■ Stored data:

☆ ☆ ☆ ☆ ☆ ☆ ☆

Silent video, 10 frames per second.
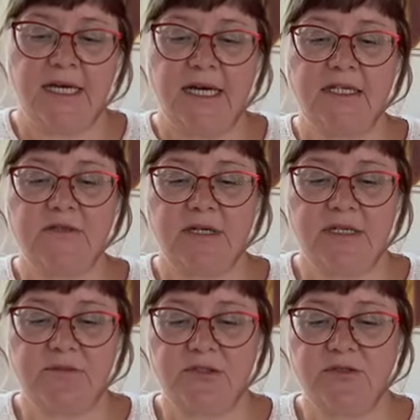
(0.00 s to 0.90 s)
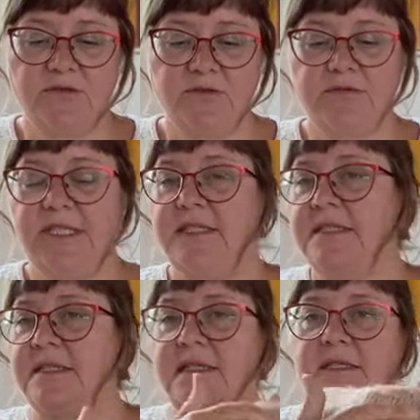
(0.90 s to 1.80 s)
I tried with 2
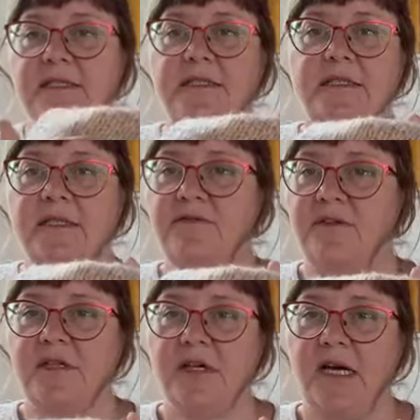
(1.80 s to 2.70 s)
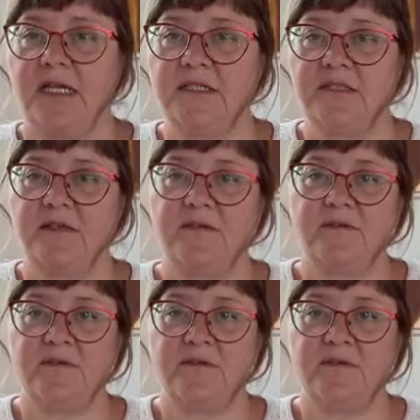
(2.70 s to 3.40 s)
strands and different kinds of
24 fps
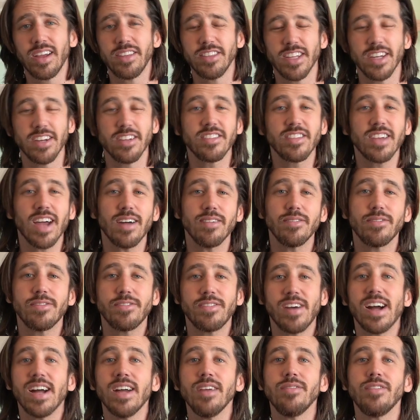then it's got
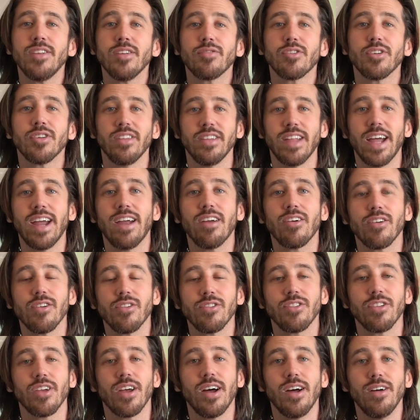five different
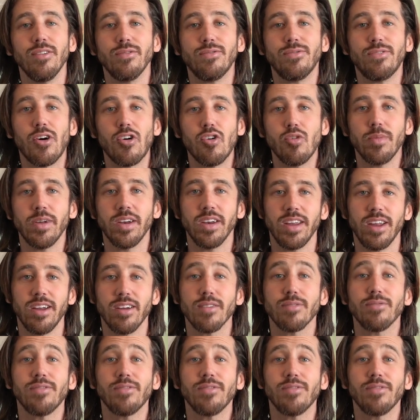layers of foam in here,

☆ ☆ ☆ ☆ ☆ ☆ ☆

■ To do:
Give back every record above word for word, dropping pictures.

■ Output below:
Silent video, 10 frames per second.
(0.00 s to 0.90 s)
(0.90 s to 1.80 s)
I tried with 2
(1.80 s to 2.70 s)
(2.70 s to 3.40 s)
strands and different kinds of
24 fps
then it's got
five different
layers of foam in here,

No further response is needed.